Presentation on theme: "Parapsychology & Bereavement and Grief. I. Pseudo Psychology: a subcategory of pseudoscience; material that does not adhere to the standards of psychology."— Presentation transcript:
Parapsychology & Bereavement and Grief
I. Pseudo Psychology: a subcategory of pseudoscience; material that does not adhere to the standards of psychology as a formal scientific, academic, or practice-based discipline (a.k.a. “fake” psychology). A. Parapsychologists: people who study paranormal (i.e. supernatural) phenomena, including psychic abilities; a subcategory of pseudo psychologists.
B. Common areas of interest among Parapsychologists include… 1) Telepathy: reading minds or communicating with another’s mind. 2) Precognition: foretelling the future. 3) Extrasensory Perception (ESP): sensing the world by means other than the 5 senses. 4) Psychokinesis: moving objects solely with one’s mind. 5) Communication with the Dead 6) Communication with Aliens from other Dimensions or Outer Space 7) Near-Death Experiences 8) Apparitional Experiences (a.k.a. ghost encounters) 9) Doppelgänger Experiences: a paranormal double of a living person, typically representing evil or misfortune. Seeing one's own doppelgänger is an omen of one’s impending death.

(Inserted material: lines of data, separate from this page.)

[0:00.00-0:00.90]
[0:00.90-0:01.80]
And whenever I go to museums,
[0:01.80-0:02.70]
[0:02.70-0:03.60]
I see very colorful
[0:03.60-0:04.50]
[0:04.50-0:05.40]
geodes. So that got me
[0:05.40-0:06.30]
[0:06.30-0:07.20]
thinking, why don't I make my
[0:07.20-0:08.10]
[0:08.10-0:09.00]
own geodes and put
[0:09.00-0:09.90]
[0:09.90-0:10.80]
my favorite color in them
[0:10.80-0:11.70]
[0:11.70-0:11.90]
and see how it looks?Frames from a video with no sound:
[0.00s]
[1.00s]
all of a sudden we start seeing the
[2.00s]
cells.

C. Electronic Voice Phenomena: electronically generated noises that resemble speech, but are not the result of intentional voice recordings or renderings. Common sources of EVP include static, stray radio transmissions, and background noise. D. Auditory Pareidolia: a situation created when the brain incorrectly interprets random patterns of noise as being familiar patterns of noise, such as voices. E. Psychics: people who profess an ability to perceive information hidden from the normal senses through extrasensory perception (ESP), or who are said by others to have such abilities. F. Financial or Material Exploitation: illegal or improper use of someone’s funds, property, or assets.
II. Bereavement and Grief A. Bereavement: loss, due to the death of someone to whom one feels close and the process of adjustment to the loss. B. Grief: an emotional response experienced in the early phases of bereavement. C. Losing a Child A parent is rarely prepared for this loss. Generally feels like a cruel and unnatural shock. Parents may feel they have failed the child & thus guilty. If marriage is strong, the loss may draw a couple closer. If marriage is weak, the loss may tear the couple apart.

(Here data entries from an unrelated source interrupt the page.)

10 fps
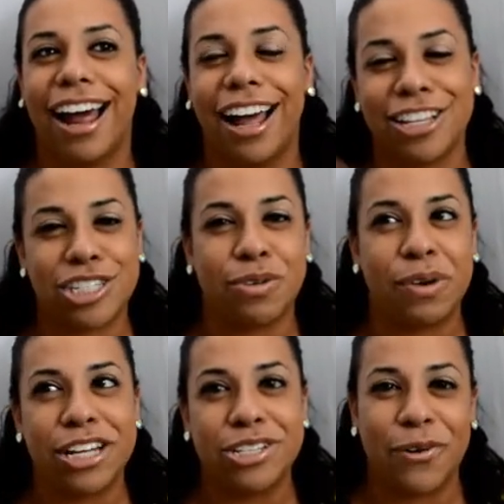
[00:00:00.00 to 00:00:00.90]
a
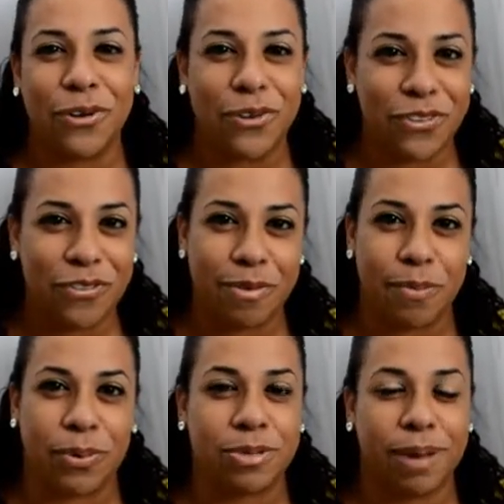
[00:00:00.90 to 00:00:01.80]
story told from the
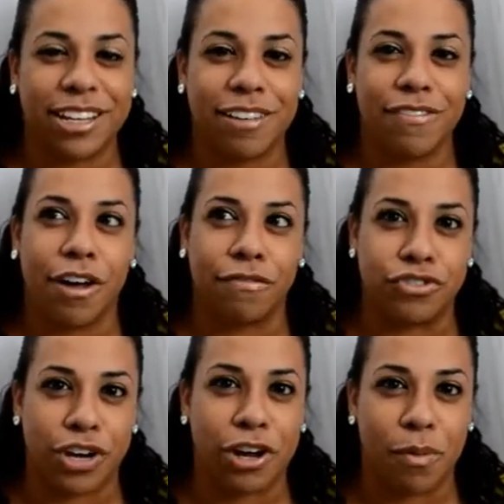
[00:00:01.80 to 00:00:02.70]
perspective of
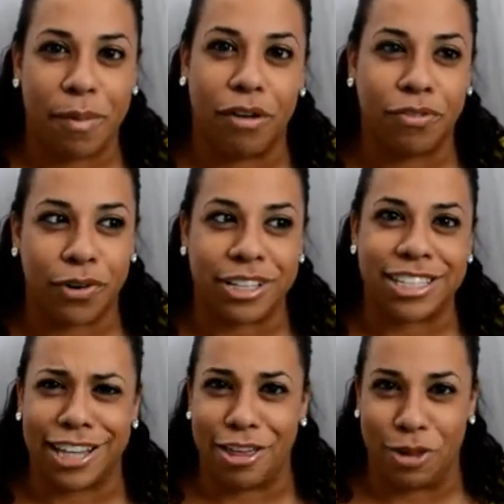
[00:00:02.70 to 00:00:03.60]
Draco
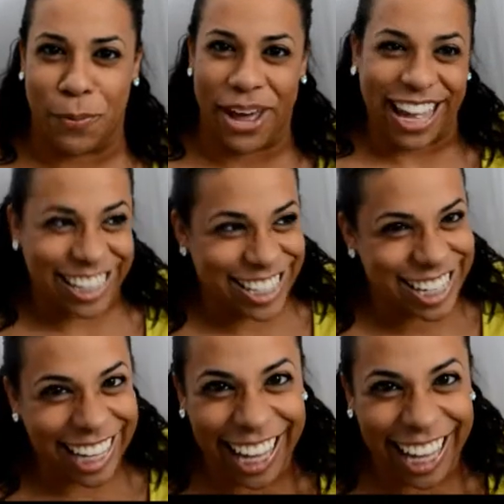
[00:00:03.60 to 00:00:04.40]
Malfoy's leather pants.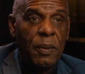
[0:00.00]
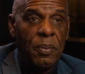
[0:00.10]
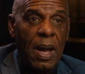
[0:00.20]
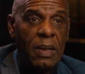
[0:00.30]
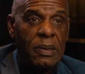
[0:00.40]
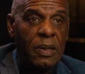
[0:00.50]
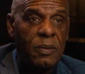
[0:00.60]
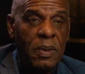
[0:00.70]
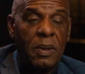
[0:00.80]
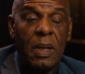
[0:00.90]
the process,
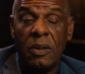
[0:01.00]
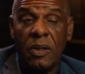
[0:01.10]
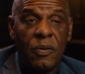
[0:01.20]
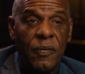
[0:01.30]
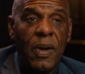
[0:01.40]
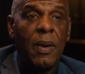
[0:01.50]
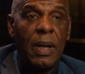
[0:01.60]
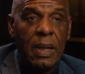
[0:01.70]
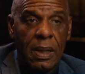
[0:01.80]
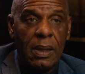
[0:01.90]
because it's
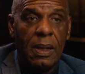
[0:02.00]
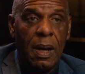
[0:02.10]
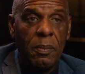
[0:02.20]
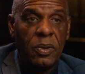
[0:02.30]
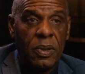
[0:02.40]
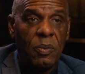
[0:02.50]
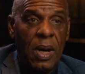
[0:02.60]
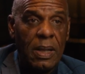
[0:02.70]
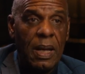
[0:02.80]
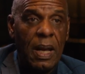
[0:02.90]
very cumbersome
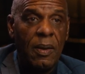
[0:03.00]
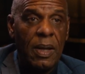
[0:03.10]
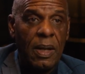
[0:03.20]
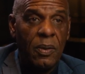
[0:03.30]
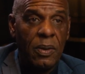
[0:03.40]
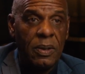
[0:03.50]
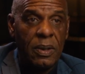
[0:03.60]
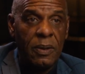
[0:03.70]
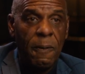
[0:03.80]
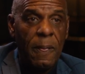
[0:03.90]
right now in order
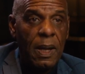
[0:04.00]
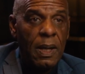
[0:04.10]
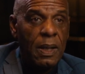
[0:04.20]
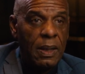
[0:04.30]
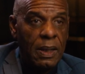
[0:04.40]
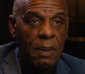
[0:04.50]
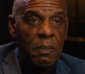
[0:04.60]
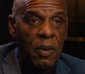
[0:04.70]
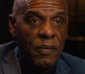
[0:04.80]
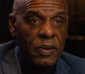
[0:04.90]
to get
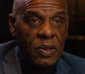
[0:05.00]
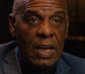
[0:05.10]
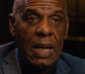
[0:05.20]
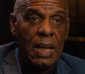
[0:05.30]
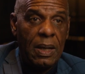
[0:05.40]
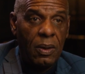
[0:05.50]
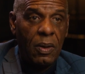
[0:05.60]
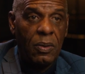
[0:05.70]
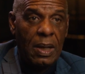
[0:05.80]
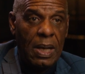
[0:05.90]
both a state and a
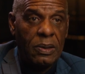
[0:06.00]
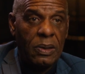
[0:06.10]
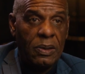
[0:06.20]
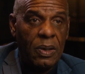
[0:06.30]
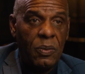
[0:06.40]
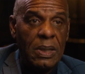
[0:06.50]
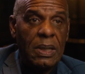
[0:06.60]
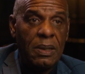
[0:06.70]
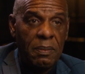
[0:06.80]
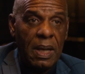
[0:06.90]
local license, and we
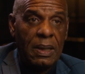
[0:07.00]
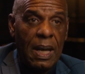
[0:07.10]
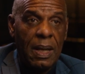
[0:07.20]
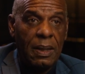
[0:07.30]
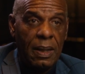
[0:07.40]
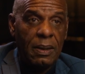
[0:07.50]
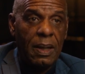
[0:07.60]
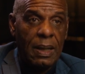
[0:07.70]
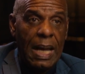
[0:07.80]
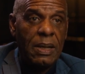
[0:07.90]
need to make that
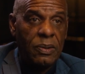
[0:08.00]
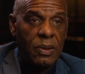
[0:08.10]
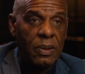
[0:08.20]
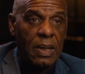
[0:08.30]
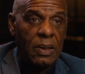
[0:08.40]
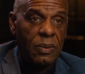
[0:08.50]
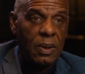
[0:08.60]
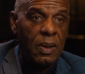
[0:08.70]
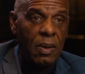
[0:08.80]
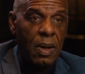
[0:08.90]
a lot easier, and that's
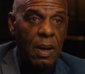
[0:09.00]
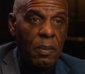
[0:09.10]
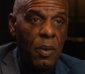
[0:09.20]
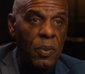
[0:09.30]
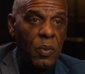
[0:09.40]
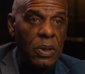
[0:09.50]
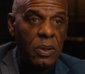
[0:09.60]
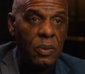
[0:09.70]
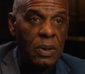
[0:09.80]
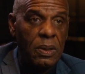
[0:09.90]
what I'm hoping we
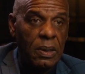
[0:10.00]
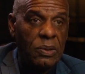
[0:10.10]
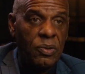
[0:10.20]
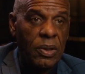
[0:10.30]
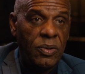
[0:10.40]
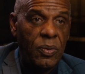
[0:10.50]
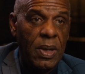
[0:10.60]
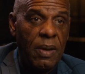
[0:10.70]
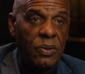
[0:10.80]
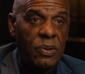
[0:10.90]
do with the legislation we
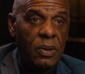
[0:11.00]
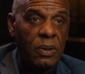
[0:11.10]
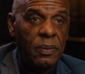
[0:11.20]
have this year.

D. Grief Work: common pattern of working out of psychological issues connected with grief, in which the bereaved person accepts the loss, releases the bond with the deceased, and rebuilds a life without that person. E. The Three Stages of Grief Work 1) Shock and Disbelief 2) Preoccupation with the memory of the dead person. 3) Resolution F. Patterns of Grieving 1) Commonly Expected Pattern: grief pattern in which the mourner goes from high to low distress. 2) Chronic Grief: grief pattern in which the mourner remains distressed for an unusually long time and may impact the mourner’s long term psychological and physical health.

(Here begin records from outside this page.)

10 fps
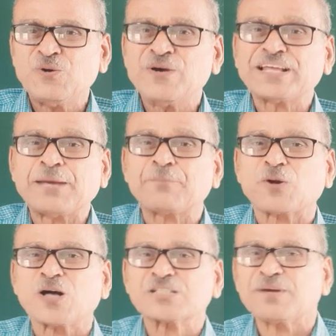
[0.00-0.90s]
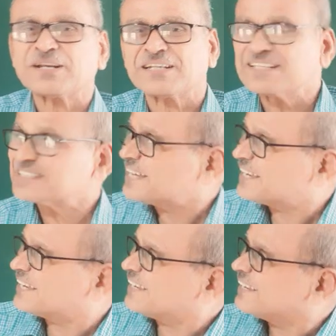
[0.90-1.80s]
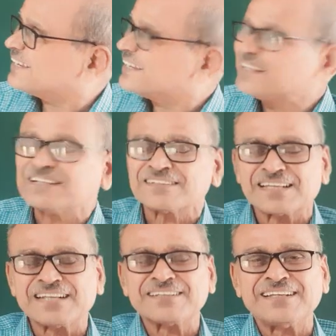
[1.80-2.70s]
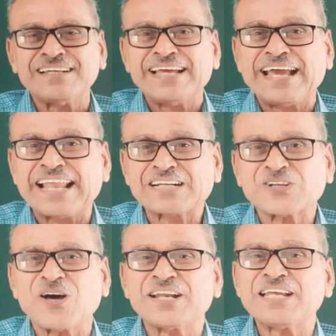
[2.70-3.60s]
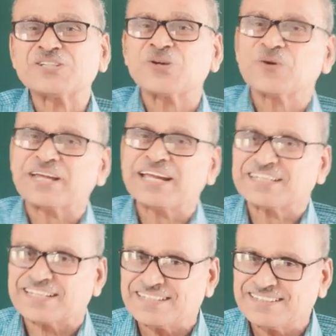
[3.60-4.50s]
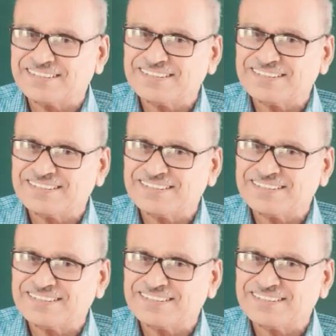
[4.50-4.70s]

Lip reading: You can approximately say that electron is located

G. Grief Therapy: treatment to help the bereaved cope with their loss. I. Kűbler-Ross’s Five Stages of Coming to Terms with Death 1) Denial: This can’t be happening to me or to my loved one! 2) Anger: Why me or my loved one?! 3) Bargaining for extra time If only I can… I won’t ask for anything else. 4) Depression 5) Acceptance H. Ambiguous Loss: a loss that is not clearly defined or does not bring closure.
J. Suicide Women are more likely to consider suicide. Men are more likely to successfully commit suicide. This is at least partially due to the fact that men are more likely to use guns, while women are more likely to ingest substances, such as sleeping pills.